→ **EXERCISE BRIEF**
Retype each line of the material exactly, please, skipping any picture in it.

*** INPUT FOR THIS TASK ***

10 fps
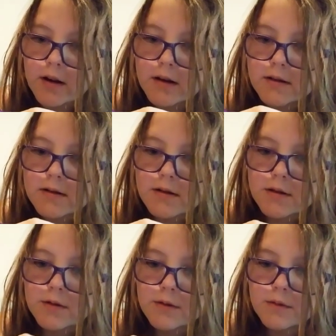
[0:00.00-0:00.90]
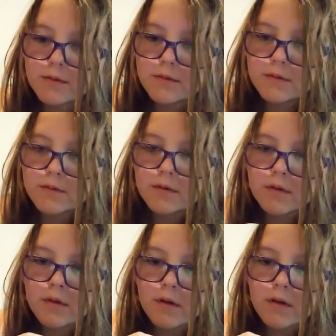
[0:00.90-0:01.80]
into
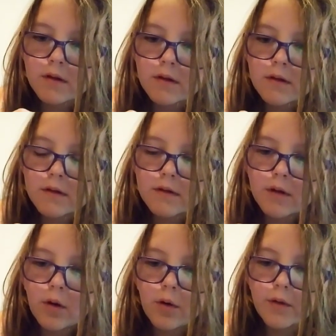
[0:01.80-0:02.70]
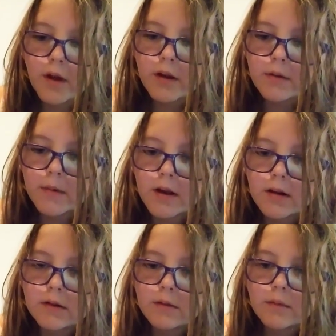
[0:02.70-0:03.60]
the hole that you made
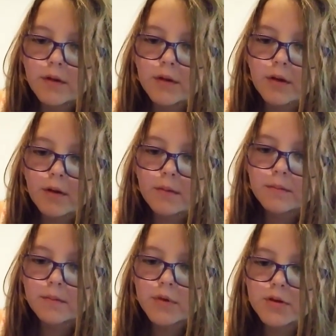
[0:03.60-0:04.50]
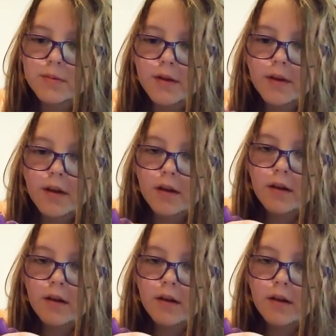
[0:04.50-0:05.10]
with your push pin thing.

*** End of INPUT FOR THIS TASK ***

→ **OUTPUT FOR THIS EXERCISE**
10 fps
[0:00.00-0:00.90]
[0:00.90-0:01.80]
into
[0:01.80-0:02.70]
[0:02.70-0:03.60]
the hole that you made
[0:03.60-0:04.50]
[0:04.50-0:05.10]
with your push pin thing.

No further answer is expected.